(Given data)
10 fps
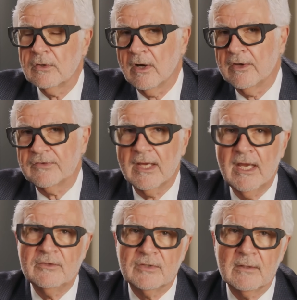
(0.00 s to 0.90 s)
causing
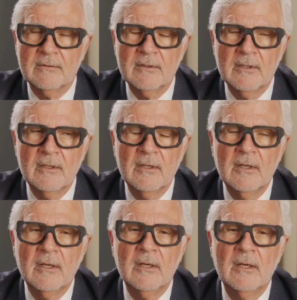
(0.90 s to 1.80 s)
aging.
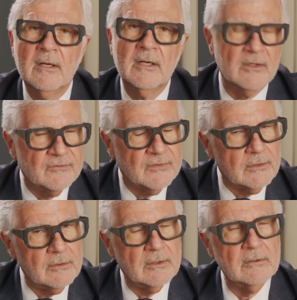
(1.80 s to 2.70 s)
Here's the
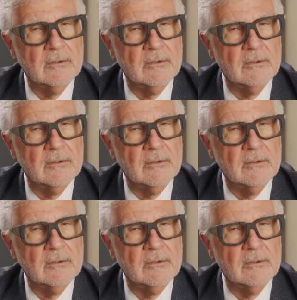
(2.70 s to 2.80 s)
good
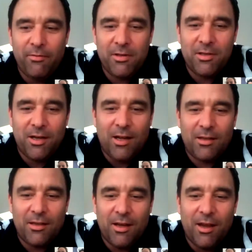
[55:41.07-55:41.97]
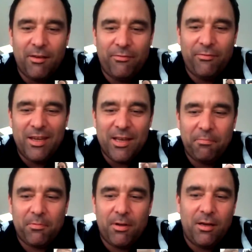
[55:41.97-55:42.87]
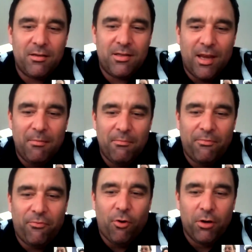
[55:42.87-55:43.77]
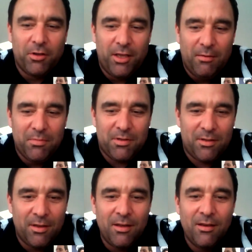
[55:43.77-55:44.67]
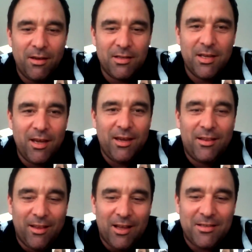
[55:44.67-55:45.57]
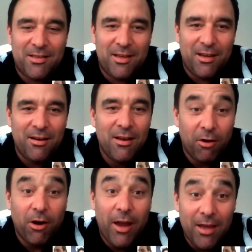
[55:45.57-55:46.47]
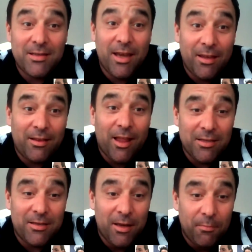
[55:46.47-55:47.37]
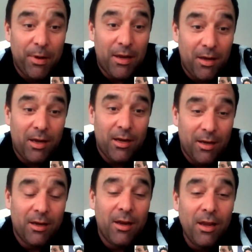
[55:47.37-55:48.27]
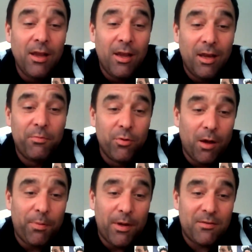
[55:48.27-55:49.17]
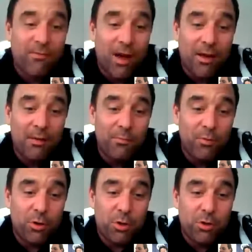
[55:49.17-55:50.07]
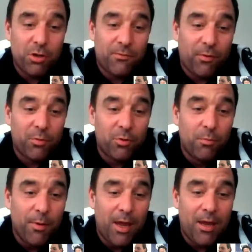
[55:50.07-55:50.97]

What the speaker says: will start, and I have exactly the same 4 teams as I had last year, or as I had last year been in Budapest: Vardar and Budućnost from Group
(End Given data)
- Work instruction: Return every record above exactly as written, but drop the pictures.

- Written solution:
10 fps
(0.00 s to 0.90 s)
causing
(0.90 s to 1.80 s)
aging.
(1.80 s to 2.70 s)
Here's the
(2.70 s to 2.80 s)
good
[55:41.07-55:41.97]
[55:41.97-55:42.87]
[55:42.87-55:43.77]
[55:43.77-55:44.67]
[55:44.67-55:45.57]
[55:45.57-55:46.47]
[55:46.47-55:47.37]
[55:47.37-55:48.27]
[55:48.27-55:49.17]
[55:49.17-55:50.07]
[55:50.07-55:50.97]

What the speaker says: will start, and I have exactly the same 4 teams as I had last year, or as I had last year been in Budapest: Vardar and Budućnost from Group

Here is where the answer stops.